“Mira aquí arriba, estoy en el cielo”, arranca “Lazarus”, uno de los dos sencillos del que ya es el último álbum de estudio de la carrera de David Bowie, “Blackstar”, publicado el pasado viernes coincidiendo con su 69 cumpleaños, como “un regalo de despedida” del artista a su público.
Así lo ha señalado Tony Visconti, su amigo y productor musical de muchos de sus 25 discos desde “Space Oddity” (1969), así como el único portavoz autorizado del pensamiento creativo de este artista que, en la última década, escamoteaba sus intervenciones, sobre todo para promocionar sus trabajos. Hacía años que no concedía entrevistas.
Su renuencia pública se acentuó desde que en 2004 sintiera un dolor en el pecho en mitad de un festival en Alemania, que requirió una angioplastia de emergencia y que obligó a la cancelación del resto de la gira de presentación de “Reality” (2003), que hasta ese momento había reunido a más de 7 millones de espectadores.
Parecía que aquel sobresaliente álbum iba a significar la recuperación del mejor Bowie, tras una serie de álbumes que no parecieron tan acertados a ojos de la crítica entre finales de los 80 y la década de los 90.
Sin embargo, los años empezaron a transcurrir y el músico no daba continuidad discográfica a “Reality”. Es más, en 2006 ofreció una actuación benéfica en Nueva York que supuso su retirada definitiva de los escenarios.
Por si quedaba alguna duda, su mánager, John Gidding, declaró por enésima vez en una entrevista del pasado mes de diciembre que su representado no volvería a tocar en vivo. “Siempre que lo veo, antes de empezar a hablar, me espeta: 'No voy a hacer más conciertos'”, comentó el promotor.
Bowie se cuidaba. El periodista musical Julián Ruiz recordaba también recientemente cómo cada mañana y por prescripción médica daba un paseo matutino de una hora de duración en torno a su residencia en un exclusivo barrio de Manhattan. Disfrutaba de Nueva York porque allí podía mantener a salvo su privacidad.
Aunque cada paso de su carrera era intencionado, su mundo interior era un intrincado misterio, incluso para los estudiosos de su obra. Él mismo lo reconocía en una entrevista para NME tras la publicación de “The Rise and Fall of Ziggy Stardust and the Spiders from Mars” (1972).
“Si mi obra se torna surrealista es porque ese es su propósito, el de darle a cada persona su propia definición. Yo mismo no entiendo la mitad de lo que escribo. Puedo repasar una canción que acabo de crear y cada vez significa algo completamente nuevo según mis circunstancias”, comentaba entonces.
No obstante, sus obsesiones afloraban en cada álbum, como quedó patente con el citado “Reality”, en el que el tema de la mortalidad jugaba un papel primordial.
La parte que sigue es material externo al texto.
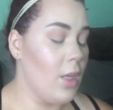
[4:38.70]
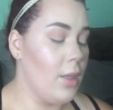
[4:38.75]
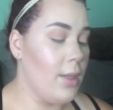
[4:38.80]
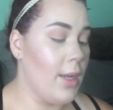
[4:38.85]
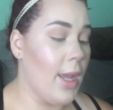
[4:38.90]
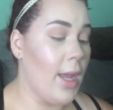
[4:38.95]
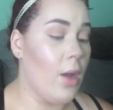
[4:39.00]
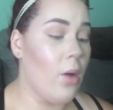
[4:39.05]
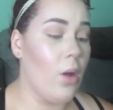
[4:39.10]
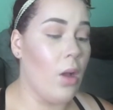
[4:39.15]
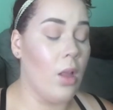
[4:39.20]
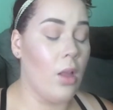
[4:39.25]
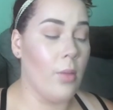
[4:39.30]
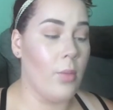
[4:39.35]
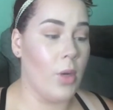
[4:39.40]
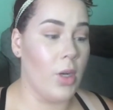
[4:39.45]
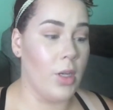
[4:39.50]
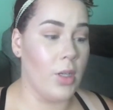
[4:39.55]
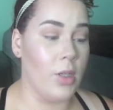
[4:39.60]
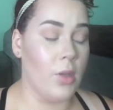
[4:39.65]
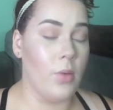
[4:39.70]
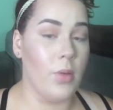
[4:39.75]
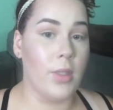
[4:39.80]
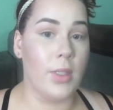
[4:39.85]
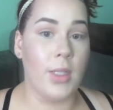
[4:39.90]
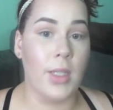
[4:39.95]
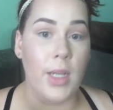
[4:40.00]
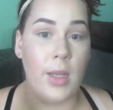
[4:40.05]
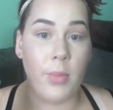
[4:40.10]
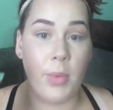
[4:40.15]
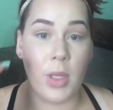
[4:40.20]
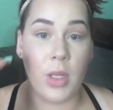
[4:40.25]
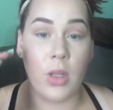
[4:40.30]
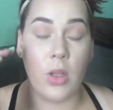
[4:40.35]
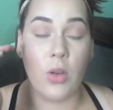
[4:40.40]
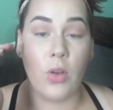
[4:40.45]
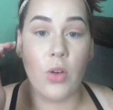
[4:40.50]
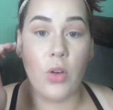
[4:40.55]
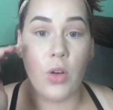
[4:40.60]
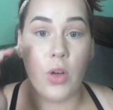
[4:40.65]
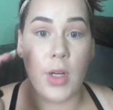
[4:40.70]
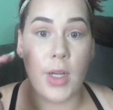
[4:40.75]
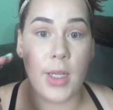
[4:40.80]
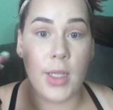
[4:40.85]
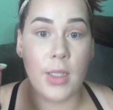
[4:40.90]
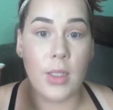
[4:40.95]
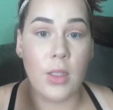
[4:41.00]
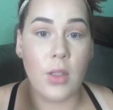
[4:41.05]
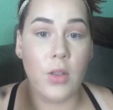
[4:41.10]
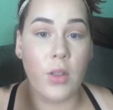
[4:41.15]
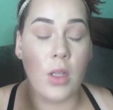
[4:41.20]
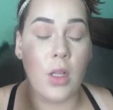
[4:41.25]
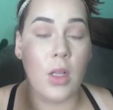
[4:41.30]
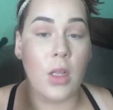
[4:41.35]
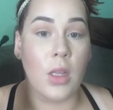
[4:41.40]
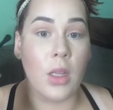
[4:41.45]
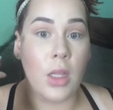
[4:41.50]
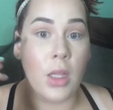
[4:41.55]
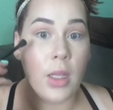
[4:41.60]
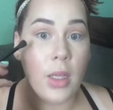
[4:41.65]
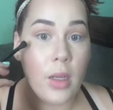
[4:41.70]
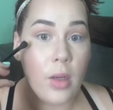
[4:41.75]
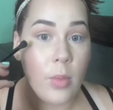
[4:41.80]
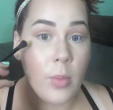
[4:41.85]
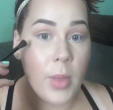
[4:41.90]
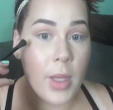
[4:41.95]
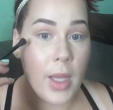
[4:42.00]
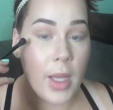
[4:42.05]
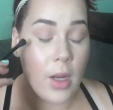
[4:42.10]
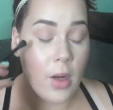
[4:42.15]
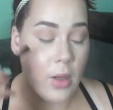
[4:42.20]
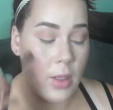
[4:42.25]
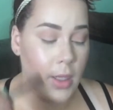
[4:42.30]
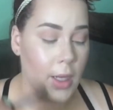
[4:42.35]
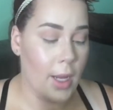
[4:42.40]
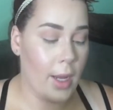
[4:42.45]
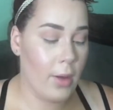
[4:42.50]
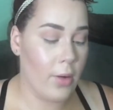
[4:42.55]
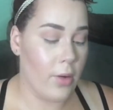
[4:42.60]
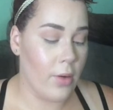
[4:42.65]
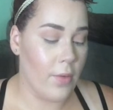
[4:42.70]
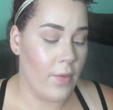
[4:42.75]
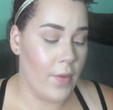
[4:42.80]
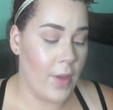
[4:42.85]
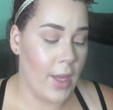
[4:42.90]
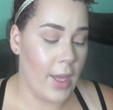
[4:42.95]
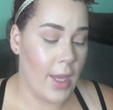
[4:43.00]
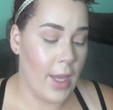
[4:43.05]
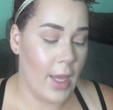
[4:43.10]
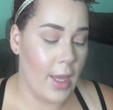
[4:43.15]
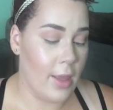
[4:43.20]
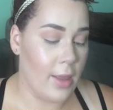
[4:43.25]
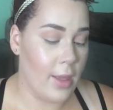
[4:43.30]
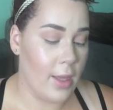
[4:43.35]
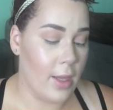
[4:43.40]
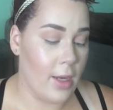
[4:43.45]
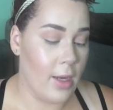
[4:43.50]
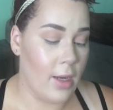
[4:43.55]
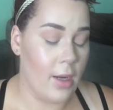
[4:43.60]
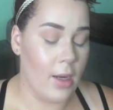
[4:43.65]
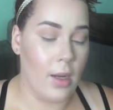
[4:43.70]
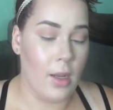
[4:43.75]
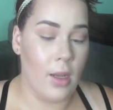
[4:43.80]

Now all I'm going to do is deepen the crease just a little bit on the outer V and then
La preocupación en torno a su salud fue creciendo a medida que sumaba años de silencio. Pasó una década antes de que, de la noche a la mañana, apareciera “The next day” (2013), grabado en secreto. Con la salvedad de “Where are we now?”, era un disco poco introspectivo que hablaba de la fama, el amor y el sexo adolescente, con guiños irónicos en sus letras a los rumores: “Sigo aquí, vivo y coleando”.
Si con aquel disco calmaba las ansias de material inédito con un trabajo relativamente amable y accesible para un público amplio, con “Blackstar” volvía a desarrollar obsesiones íntimas, con numerosas referencias a la muerte y un enfoque mucho más experimental.
Pareciera que este fuera el disco que necesitaba para quedarse a gusto consigo mismo o, al menos, para contentar a los amantes de sus aristas y de su trilogía berlinesa.
¿Era el lanzamiento de “Blackstar” la crónica de una muerte anunciada? Bowie llevaba 18 meses luchando contra el cáncer, un tiempo que coincidía plenamente con la elaboración de este álbum breve (solo 7 canciones), parte del cual ya había sido incluido con otra producción en el recopilatorio “Nothing has changed” (2014).
Parecía además cerrar un ciclo, aunque solo fuera porque Bowie aprendió música con un saxofón de plástico que le regaló su madre y porque este instrumento, en manos de Donny McCaslin, juega un papel fundamental en el sonido del álbum.
Ansioso, por momentos desquiciado, Bowie presenta un plantel de personajes torturados, donde reina un hombre que, como el Lázaro bíblico o la misma música de este genio británico, se muestra capaz de doblegar a la muerte y que así canta en el último sencillo de su carrera: “Oh, seré libre, como ese pájaro”.